「妖精さんたちの、さぶかる」 (Yōsei-san-tachi no, Sabukaru)
“The Fairies’ Subculture”
I can’t recall another anime that’s surprised me as often in three episodes as Jinrui has.
This episode was so unlike anything I’ve seen in anime that I almost don’t know where to begin to describe it? To say that Jinrui wa Suitai Shimashita isn’t very commercial is the understatement of the year – I can’t even begin to imagine who the target audience for the show is. Was this episode as fun and outright hilarious as the first two? Undoubtedly no – and I’d be lying if I said I enjoyed it as much. But it was so jam-packed with intellectual content that I found myself constantly pausing the video and scribbling notes to myself, all in an attempt to keep everything straight in my mind.
In purely practical terms we start with the introduction of a new character, Y (Sawashiro Miyuki). She’s a colleague from Watashi’s graduating class, currently in town to work on the ominously named “Human Monument Project”. Goodness me, this series is full of dark and depressing subtext (all those guns!) – it’s that in contrast to the hyper-kawaii characters and storybook art style that’s essence of the show, as much as anything – and the notion of this is some sort of monument to humanity’s past glories. The problem is, nobody in the government really cares about it and it keeps getting pushed onto the back burner until a newbie like Y comes along to have it dumped on them for a while.
Naturally Y doesn’t give a rat’s ass about the HMP either – she’s a bit of a flake generally, in fact – and she’s much more interested in the old mansion outside the village whose owner has just died. Turns out the basement held a veritable treasure trove of human artifacts – not exactly Picassos or Shakespearean manuscripts, but the likes of rotary printers, copiers and a whole bunch of memory cards. It’s on the first of those cards that the real “treasure” lies – a BL manga called “Sweet Love” that sets off the unlikely chain of events that this episode looks at in flashback form.
Frankly, Y isn’t a particularly likable character. In fact, she’s rather annoying and I took an instant dislike to her – but given the fact that this was probably the exact reaction I was supposed to have (Watashi certainly can’t stand her either) she serves her role admirably. What plays here can only be called a pitiless deconstruction of the life cycle of a fandom – on this case the one in the crosshairs is fujoshi, and Messrs.’ Tanaka, Kishi and Uezu take no prisoners in telling the story of how a new wave of fujoshi mania sweeps from “Manga Mansion” through this post-apocalyptic world at blazing speed. We have the publication of the original manga, the follow-ups, the first wave of fans, the growth of the doujinshi market, and even a miniature Comiket for BL-lovers from all over the countryside (did I see a few guys in that line?).

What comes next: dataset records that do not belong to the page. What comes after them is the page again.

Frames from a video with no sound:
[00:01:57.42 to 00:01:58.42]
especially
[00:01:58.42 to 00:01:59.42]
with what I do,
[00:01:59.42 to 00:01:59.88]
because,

I’ll be the first to confess this is a subculture I really don’t know too much about, so I suspect some of the satire was lost on me. But in all truth, while the specifics are fujoshi the pattern was pretty much universal. And even I couldn’t help but laugh at the progression of content that spewed forth from the humble beginnings of that first disk. We had “Camphorwood”, which gave birth to a legion of fetishists of every fujoshi stripe in this new “homogeneous” subculture. Eventually a whole wave of doujinshi “Manzines” are spawned – “Oakwood”, “Silkwood”, etc. This forces Y to up the ante, and manga produces the ultra-HQ “Cinnamon” collection, which gives Y the upper hand until she loses control of her means of distribution. This forces here to call for a doujin fair, the “Rose Garden of David”, with the truly revolutionary idea of having the fans come to the manga. And so they do, in massive numbers, bringing with them their own manzines and legions of fans.

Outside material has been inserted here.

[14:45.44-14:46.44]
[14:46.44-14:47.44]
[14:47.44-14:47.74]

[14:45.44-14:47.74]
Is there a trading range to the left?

What’s interesting here is that Watashi’s initial warning to Y was that the Fairies would mimic this operation once they got wind of it, and it was the human fujoshi who did so first. But the ending of the episode suggests that the Fairies are finally involved, as Y and Watashi find themselves trapped inside a blank manga panel – and rather ominously (given that the quite kawaii shota was forced to lock himself in a storage room to hide from the “undisguised lust coming from the crowd of girls”, and Y’s misinterpretation of his relationship with Watashi) Assistant-kun is trapped with them. The mind boggles at the possibilities of where the satire might go from here.
As I mentioned, this episode definitely lacked something in terms of pure enjoyment as compared to the first two – it was somewhat dry in comparison – but somewhat made up for it just in terms of the sheer sharpness of the satirical blade. Nakahara Mai’s running stream of sweetly delivered cynicism (“I don’t believe in any of that crap”) goes a long way towards deflating any sense of elitism in what’s undeniably a very intellectual show, and the satire itself is right on the money. There’s a “can’t see the forest for the trees” quality that runs through much of what happens in Jinrui – people walking around with blinders on, hopelessly trapped in their own self-centered view of the universe, and the doujin culture – which can clearly be as cynical and corporate as the establishment it purportedly operates independently of – is certainly a prime target for satirical demolition.